To compare laparoscopic partial nephrectomy (LPN) and laparoscopic cryoablation (LC) for the management of small renal tumors located near the renal hilum.

METHODS:

A retrospective chart review was performed on all patients who underwent LPN and LC. A total of 23 patients (12 LPN and 11 LC) had tumors located within 5 mm of the renal hilar vasculature. Patient data were retrospectively analyzed for specific parameters, including operative time, efficacy, morbidity, and postoperative course.

RESULTS:

All 23 cases were successfully completed laparoscopically. The mean operative time for LPN and LC was 2.8 hours and 2.3 hours, respectively (P = 0.03).

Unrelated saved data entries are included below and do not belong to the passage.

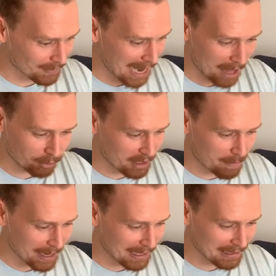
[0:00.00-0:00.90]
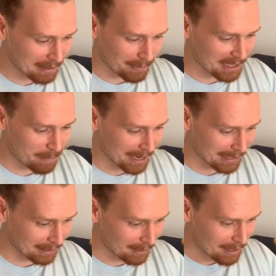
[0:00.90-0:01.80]
Catherine DeBecky, something
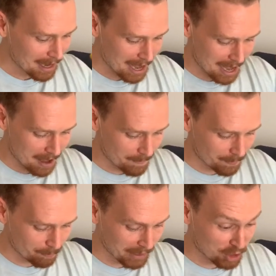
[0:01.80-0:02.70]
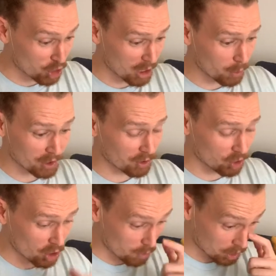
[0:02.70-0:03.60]
DeBecky. But she was
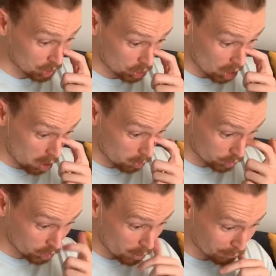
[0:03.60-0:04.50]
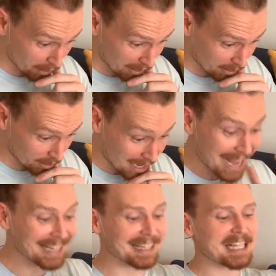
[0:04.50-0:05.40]
so freaking good.
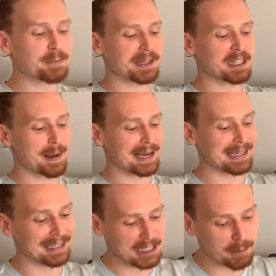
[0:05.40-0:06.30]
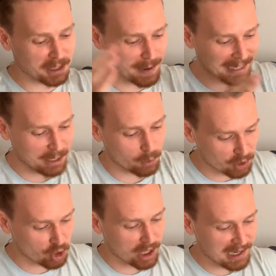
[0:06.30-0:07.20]
Elizabeth Debicki
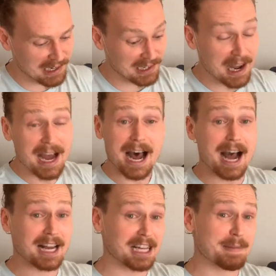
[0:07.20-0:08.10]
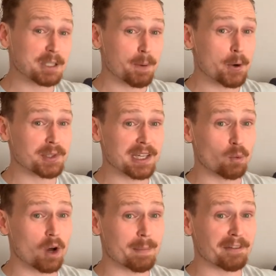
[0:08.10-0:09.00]
was genius. Clemence Posey,
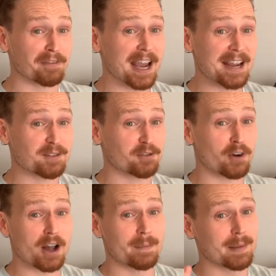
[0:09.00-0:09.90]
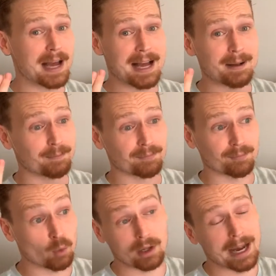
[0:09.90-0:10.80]
one of my faves
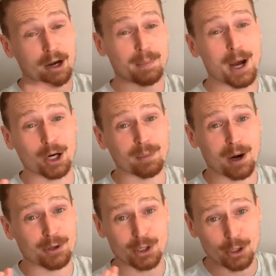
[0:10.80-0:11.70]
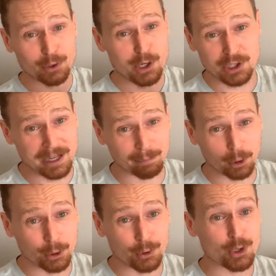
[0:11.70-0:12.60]
from well, Harry Potter, but also she's in
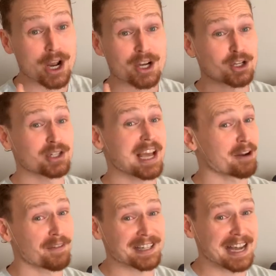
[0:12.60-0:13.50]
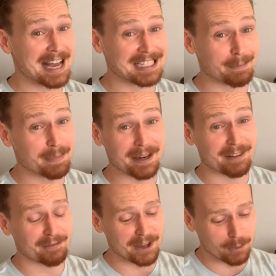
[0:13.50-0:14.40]
Bruges. She's got a fantastic bit of
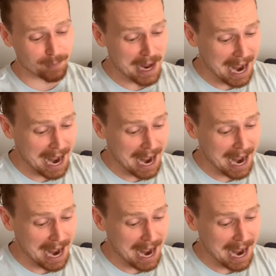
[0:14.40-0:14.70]
the film.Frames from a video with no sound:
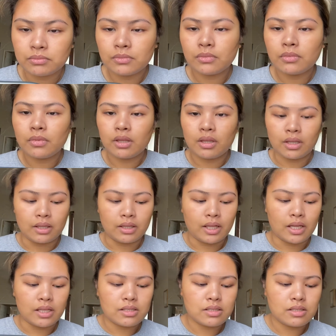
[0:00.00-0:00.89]
And
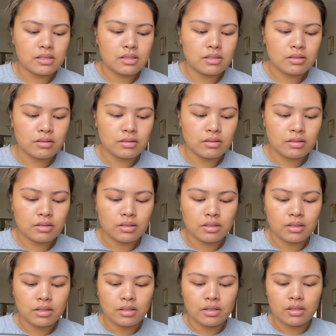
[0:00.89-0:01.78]
that's
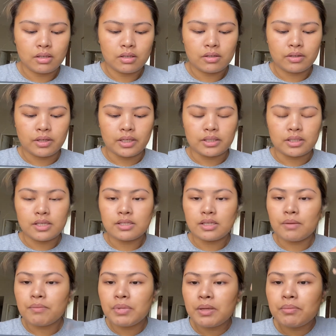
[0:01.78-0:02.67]
crazy.
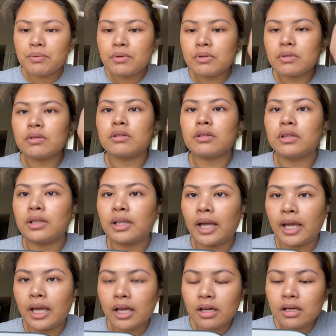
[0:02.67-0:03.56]
Some people
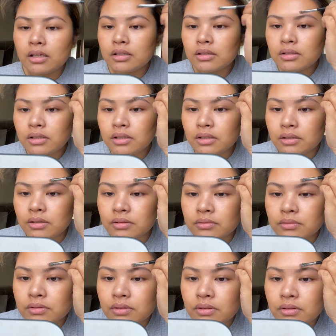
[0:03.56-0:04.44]
like, you know,
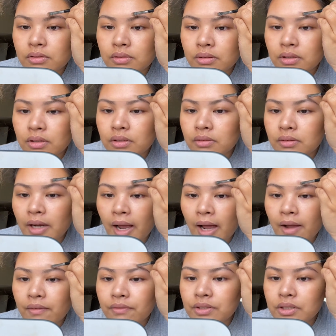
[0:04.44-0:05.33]
you don't
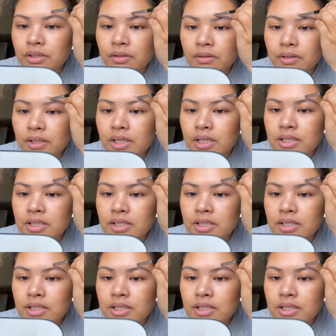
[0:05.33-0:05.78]
have to do this.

The mean estimated blood loss was 197 mL for LPN and 70 mL for LC (P < 0.01). The analgesic requirement for those undergoing LPN and LC was 29 mg morphine equivalent and 23 mg morphine equivalent, respectively (P = 0.41). The hospital stay for patients in the LPN and LC groups was 3.9 days and 3.2 days respectively (P = 0.55). No intraoperative complications occurred in either group. Six patients experienced nine complications in the LPN group. The complications included hemorrhage in 1, fever in 1, ileus in 1, urinary tract infection in 1, urine leak in 4, and transient postoperative neuropathy in 1. The LC group had no postoperative complications. In the LC cohort, no disease recurrence developed during the 11.3 months of follow-up. No positive margins were found in the LPN cohort, and with a mean follow-up of 12 months, none have developed recurrence.

CONCLUSIONS:

LPN for hilar tumors is a reasonable surgical option but carries an increased risk of urine leak. LC for hilar tumors has a shorter operative time and results in significantly fewer postoperative complications. Long-term follow-up data for both techniques remain unavailable.